Lorsque novembre est arrivé, Sabina Wex a commencé à se sentir anxieuse à l’idée d’acheter des cadeaux pour l’imminente saison des Fêtes.

«Avec la forte inflation, les choses semblent tellement plus chères qu’elles ne l’étaient auparavant», a déclaré la femme âgée de 26 ans qui est propriétaire de Sabina Wex Consulting, une agence de relations publiques, établie à Toronto.

Depuis que le budget de Mme Wex a augmenté l’an dernier pour faire face à la hausse des coûts de l’épicerie, des vêtements et de tout le reste, elle a eu davantage de difficulté à se préparer pour les dépenses des Fêtes.

«Je suis un peu dans un endroit étrange où je me questionne: devrais-je simplement dépenser l’argent que je veux dépenser parce que le coût de la vie pourrait seulement augmenter ou devrais-je faire plus attention à cela cette année», a-t-elle déclaré.

Mme Wex a noté qu’elle achetait plus de cadeaux cette année parce que ses amis et sa famille sont enfin vaccinés et qu’ils sont plus à l’aise de se rencontrer en personne pour les vacances qu’ils ne l’étaient l’année dernière.
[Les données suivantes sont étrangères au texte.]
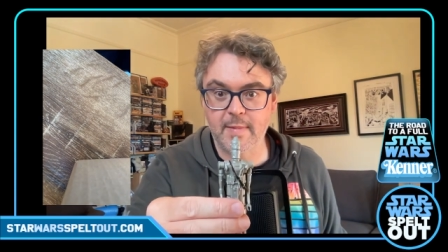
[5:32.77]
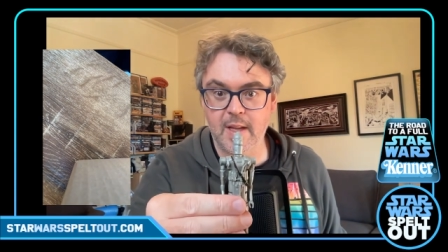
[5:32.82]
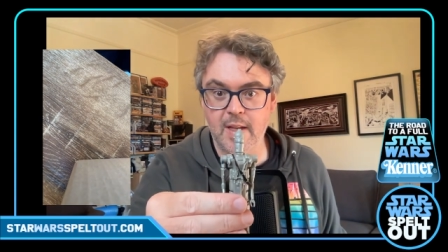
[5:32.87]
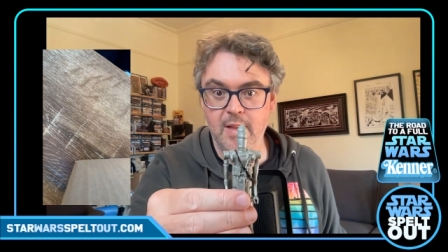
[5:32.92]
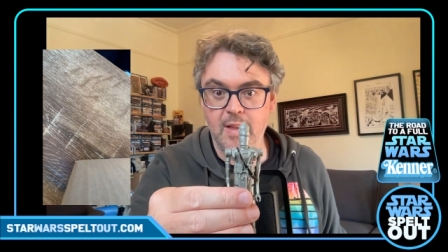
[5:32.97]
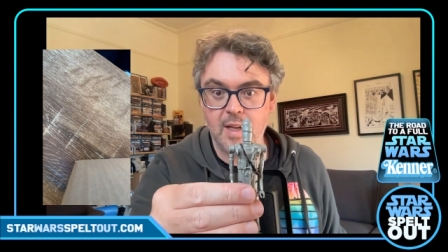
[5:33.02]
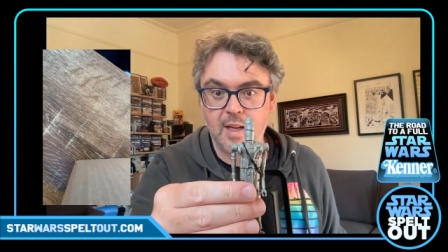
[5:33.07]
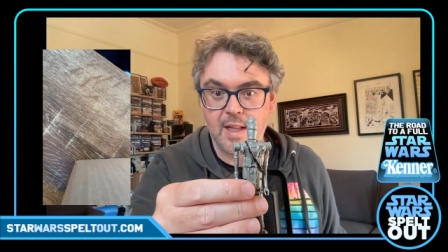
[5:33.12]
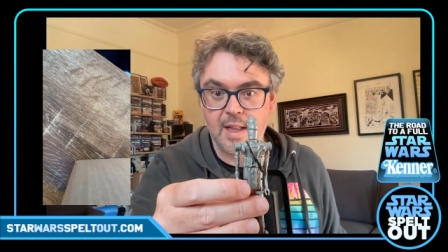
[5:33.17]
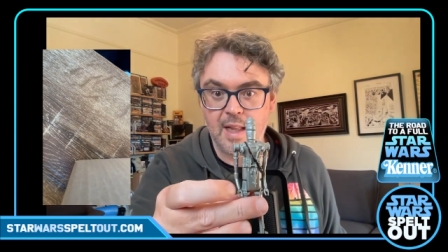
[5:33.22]

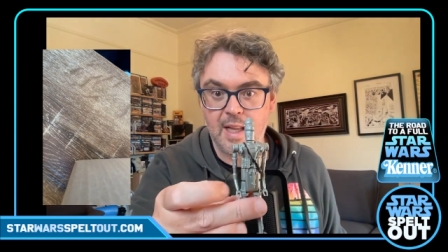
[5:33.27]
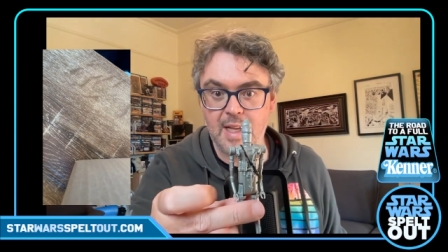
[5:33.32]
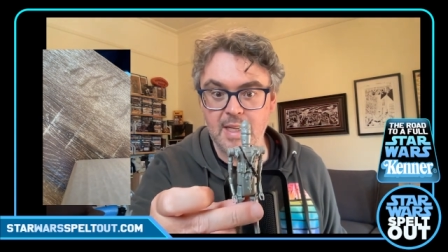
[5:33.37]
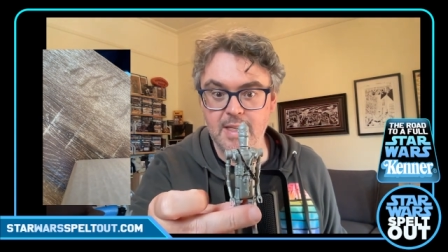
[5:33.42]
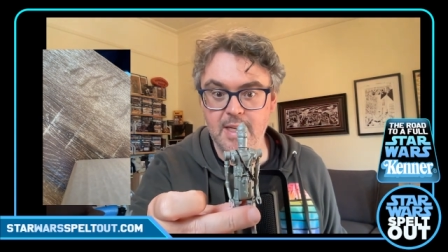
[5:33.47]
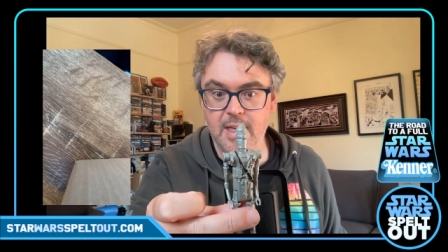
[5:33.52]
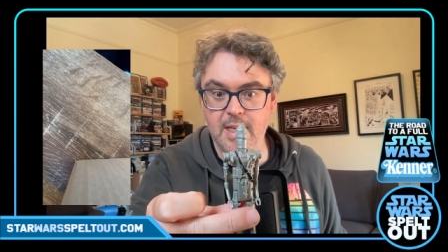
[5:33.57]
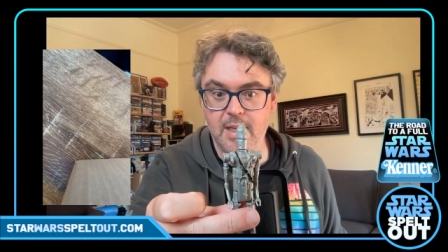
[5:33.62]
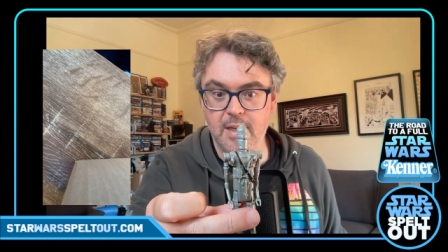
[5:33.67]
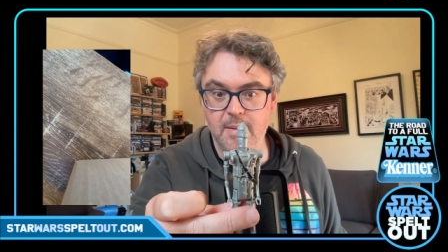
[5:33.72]
the
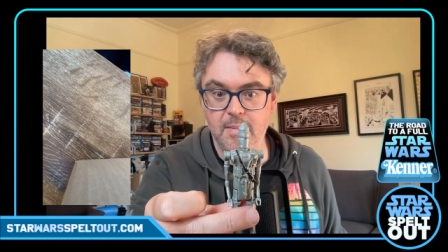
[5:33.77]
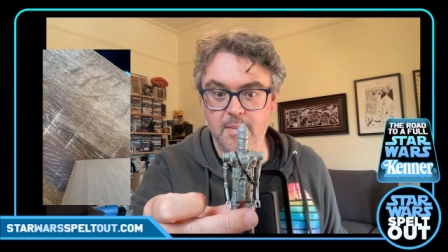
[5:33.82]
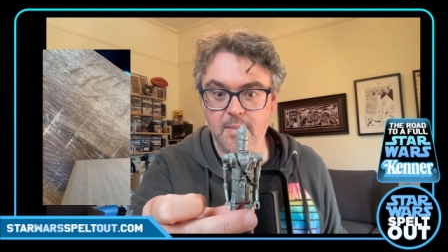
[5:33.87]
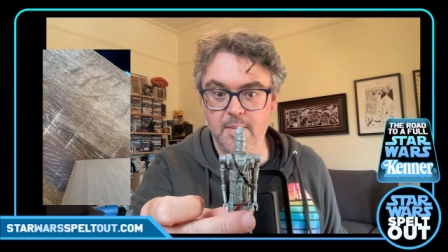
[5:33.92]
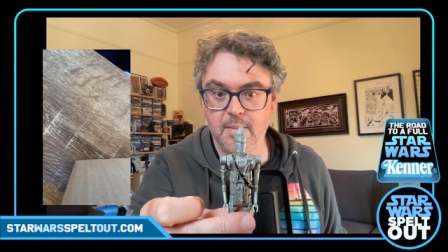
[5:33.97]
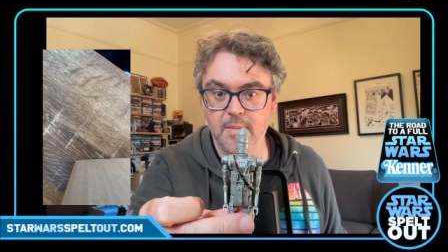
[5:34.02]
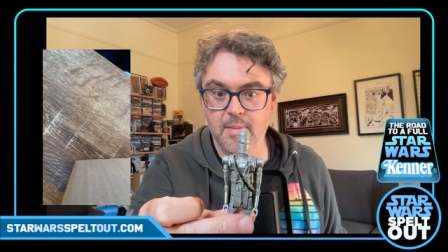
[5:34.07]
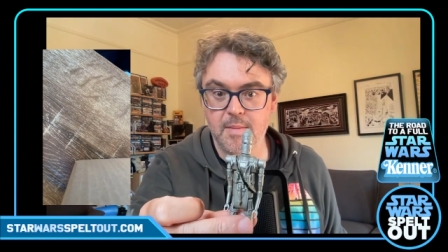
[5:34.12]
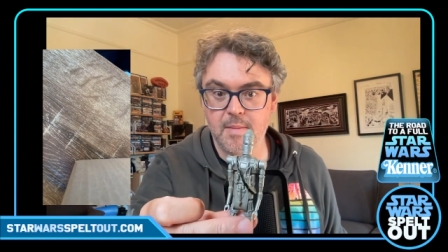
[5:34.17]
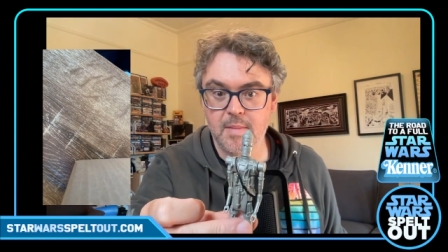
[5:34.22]
classic,
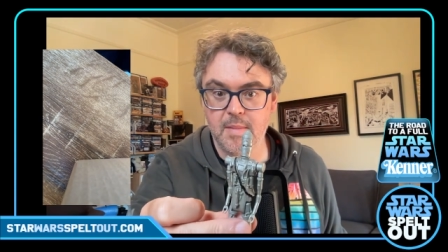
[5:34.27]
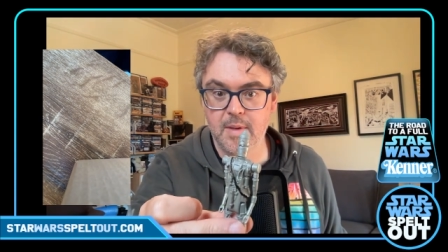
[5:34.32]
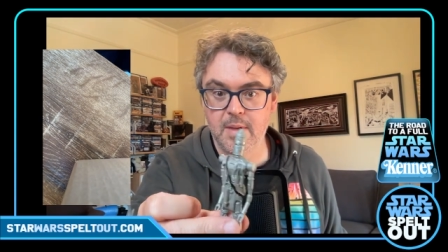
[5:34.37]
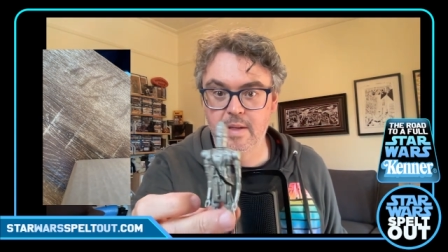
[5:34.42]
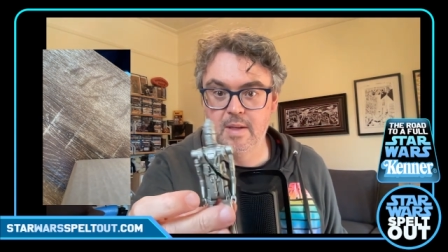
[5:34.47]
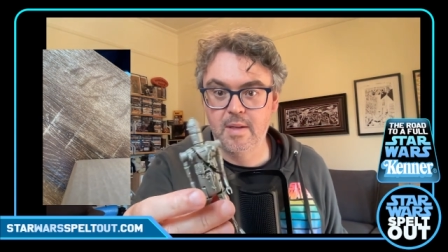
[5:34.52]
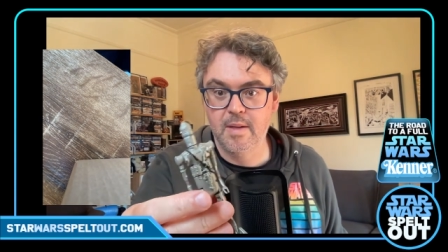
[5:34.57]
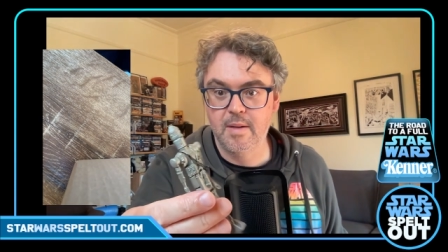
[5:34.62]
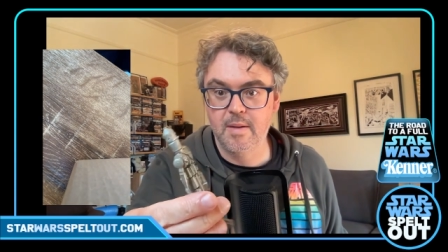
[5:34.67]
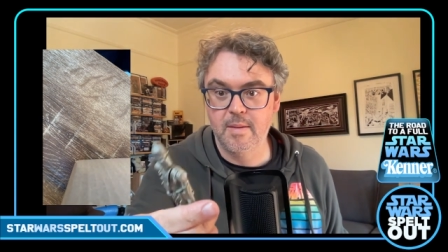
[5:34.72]

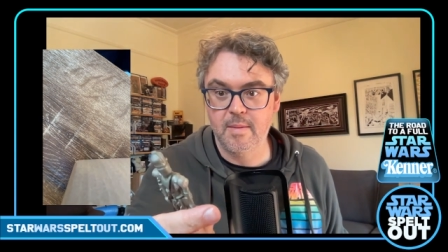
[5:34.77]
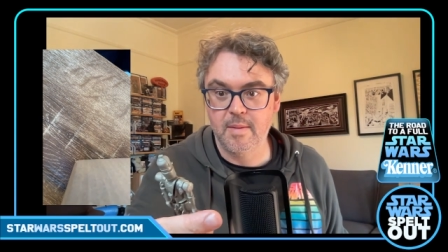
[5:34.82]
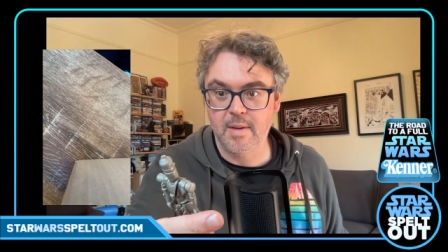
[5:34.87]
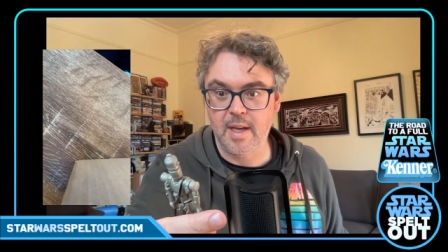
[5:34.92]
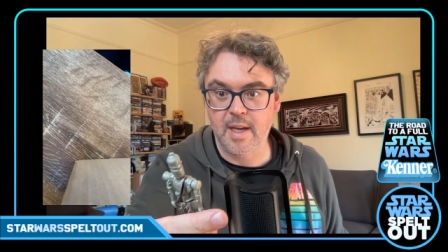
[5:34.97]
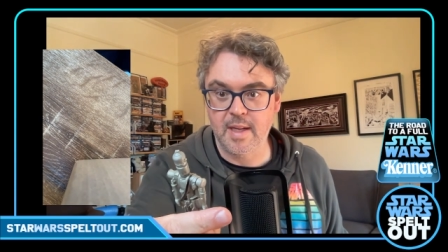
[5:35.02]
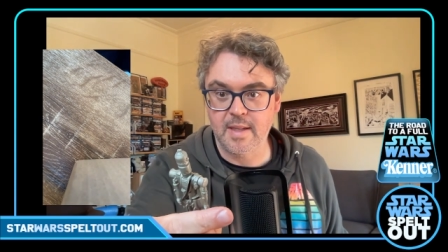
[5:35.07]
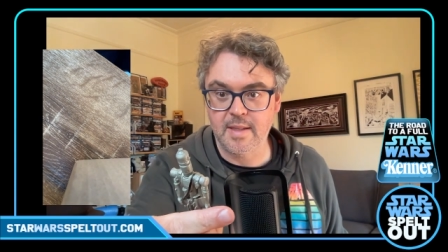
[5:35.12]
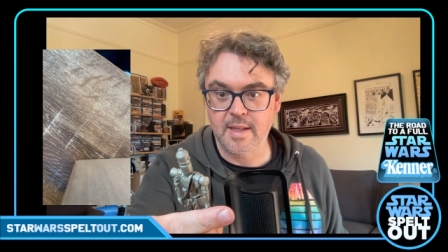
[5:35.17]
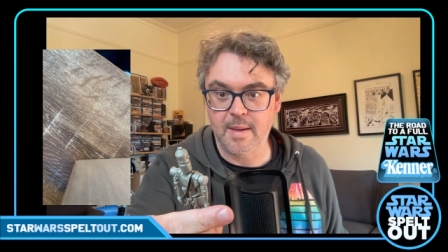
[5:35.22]

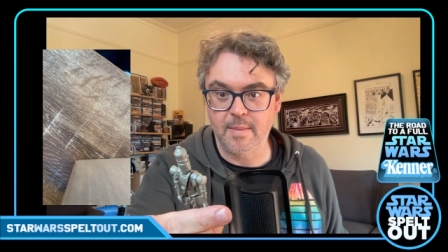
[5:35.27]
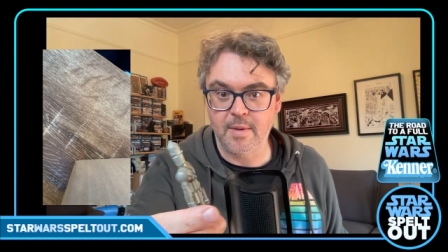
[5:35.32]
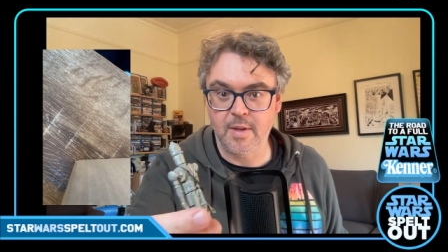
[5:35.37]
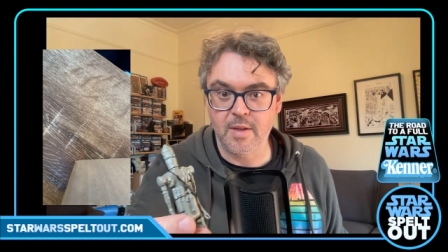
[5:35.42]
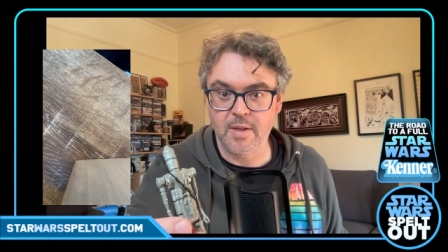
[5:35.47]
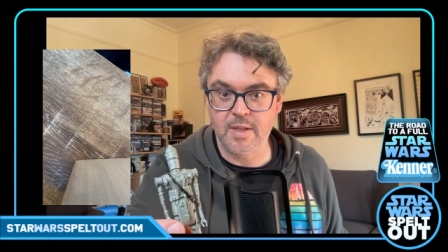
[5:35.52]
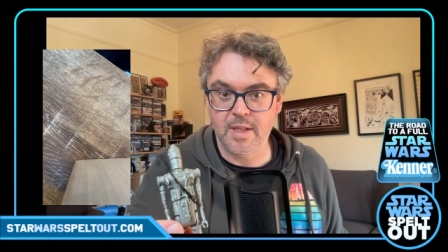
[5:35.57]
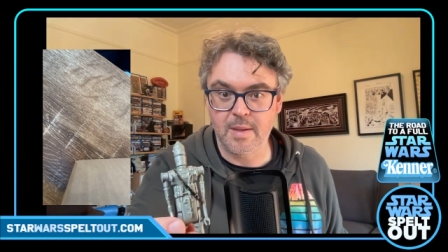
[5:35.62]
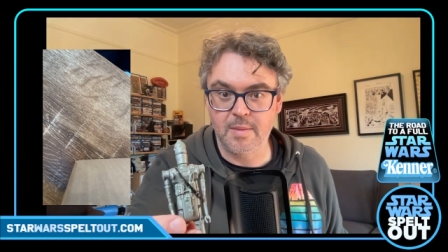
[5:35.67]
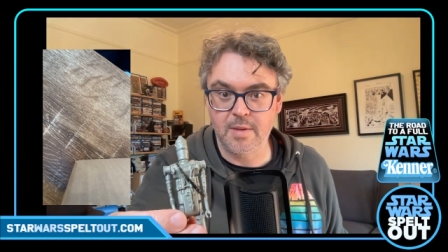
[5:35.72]
except no
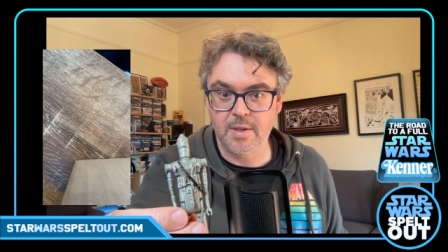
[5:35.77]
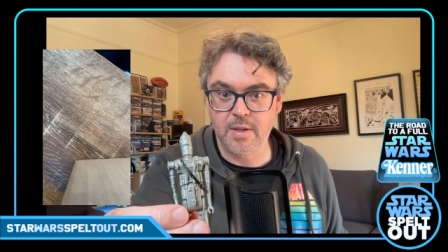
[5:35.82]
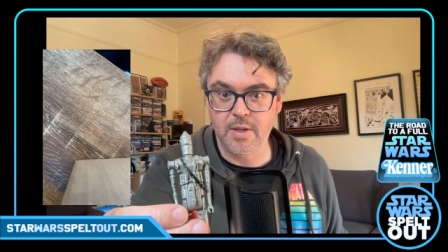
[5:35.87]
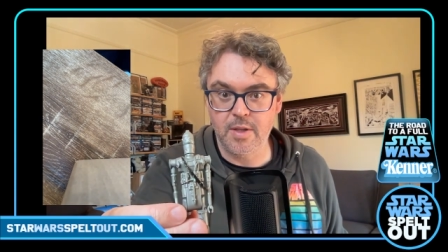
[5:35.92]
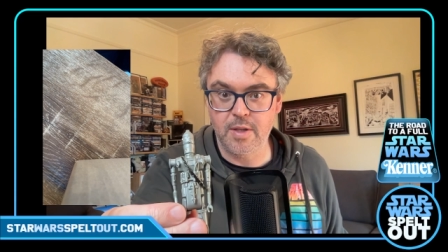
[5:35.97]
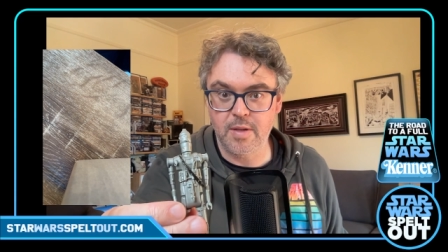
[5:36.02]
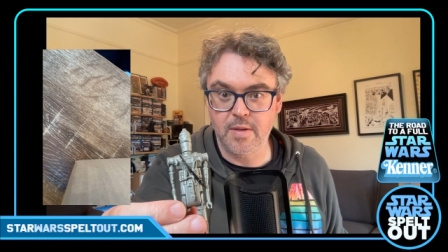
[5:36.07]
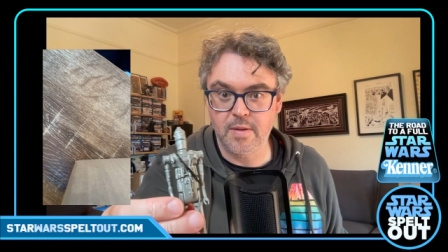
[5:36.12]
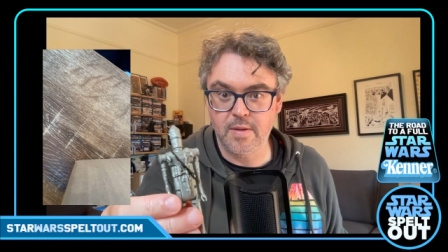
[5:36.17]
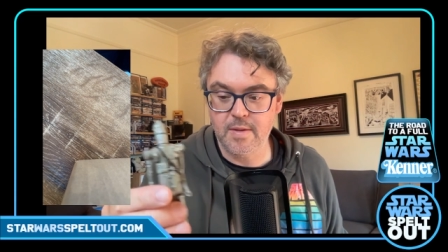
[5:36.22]

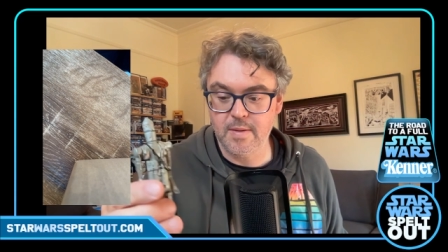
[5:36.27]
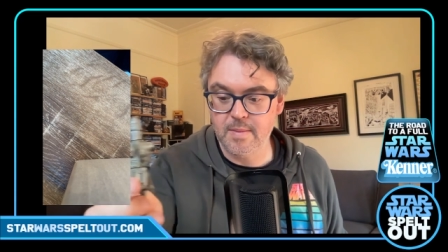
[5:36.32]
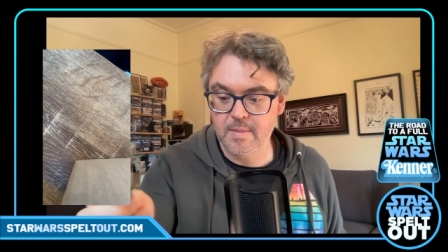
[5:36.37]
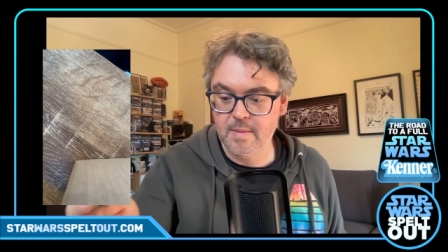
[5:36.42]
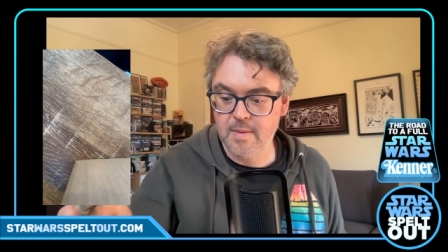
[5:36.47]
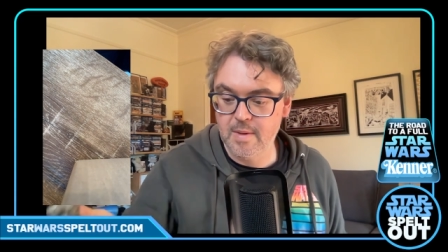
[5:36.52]
substitutes.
«Cela met beaucoup de pression pour en faire une très belle saison des Fêtes», a-t-elle dit.

Alors que de nombreuses personnes à cette période de l’année peuvent se sentir stressées à l’idée de magasiner pour les Fêtes, un nouveau sondage en ligne réalisé par Coast Capital Savings Federal Credit Union suggère que les jeunes Canadiens se sentent particulièrement accablés.

Selon le sondage, 67% des Canadiens âgés de 18 à 34 ans estiment que les dépenses des Fêtes exerceront une pression sur leurs finances, comparativement à 62% des 35 à 54 ans et 42% des 55 ans et plus.

Les jeunes Canadiens sont également plus susceptibles que leurs homologues plus âgés de dire qu’ils prévoient que les dépenses des Fêtes les amèneront à s’endetter de 100 à 500$ sur leurs cartes de crédit et à retarder leurs objectifs financiers à long terme, comme épargner pour l’achat d’une maison, pour la retraite ou pour des dépenses générales de 2022.

La meilleure chose à faire pour atténuer l’anxiété liée aux dépenses des Fêtes et éviter les dettes de carte de crédit est de planifier, a déclaré Jarrett Holmes, planificateur financier chez Ironshield Financial Planning à Winnipeg.

Donc, si vous savez que vous allez dépenser environ 500$ en décembre en cadeaux des Fêtes, par exemple, alors c’est une bonne idée de mettre de côté environ 50$ par mois de janvier à novembre.

«Beaucoup de gens vont en fait mettre de côté un compte d’épargne et attribuer un surnom à un compte, comme des dépenses des Fêtes», a-t-il mentionné, ce qui peut créer une certaine distance psychologique avec l’argent et empêcher les gens de le dépenser à l’avance.

Lorsqu’il est trop tard dans l’année pour utiliser cette stratégie, M. Holmes conseille de fixer une limite financière aux cadeaux.

Au lieu d’aller au centre commercial ou en ligne avec l’idée que vous allez magasiner et acquérir quelque chose à offrir à une personne en particulier, une contrainte de dépenses peut vous aider à vous assurer que vous n’achetez pas plus que ce que vous pouvez raisonnablement vous permettre.

Et, si cela est difficile à gérer, certaines personnes trouvent que l’achat de cartes-cadeaux les aide à respecter leur limite de dépenses, a indiqué M. Holmes.

Cependant, si vous achetez des cadeaux en ligne, il peut être sage de conserver les articles dans le panier pendant plus de 24 heures pour vous assurer que vous ne faites pas d’achats impulsifs que vous pourriez regretter plus tard, a-t-il déclaré.

Enfin, si vous vous sentez anxieux à propos du magasinage des Fêtes et que cela est spécifiquement lié aux dépenses, parlez-en à vos amis et à votre famille.

«Il y a de fortes chances que vous ne soyez pas la seule personne à ressentir cela, a noté M. Holmes. Ils pourraient en fait être soulagés de savoir qu’ils ne sont pas seuls.»

Mme Wex et certains de ses amis ont eu des conversations franches sur la façon dont la hausse du coût de la vie a affecté leurs finances et leurs achats des Fêtes.

«Beaucoup de mes amis sont de jeunes professionnels comme moi et nous ressentons tous la pression», a-t-elle affirmé.

«Certains d’entre nous ont décidé qu’au lieu de nous offrir des cadeaux, nous partagerons une bouteille de vin pendant une soirée, sortirons dîner ensemble ou réserverons une escapade pour plus tard dans l’année et estimerons que cela est le cadeau», a-t-elle ajouté.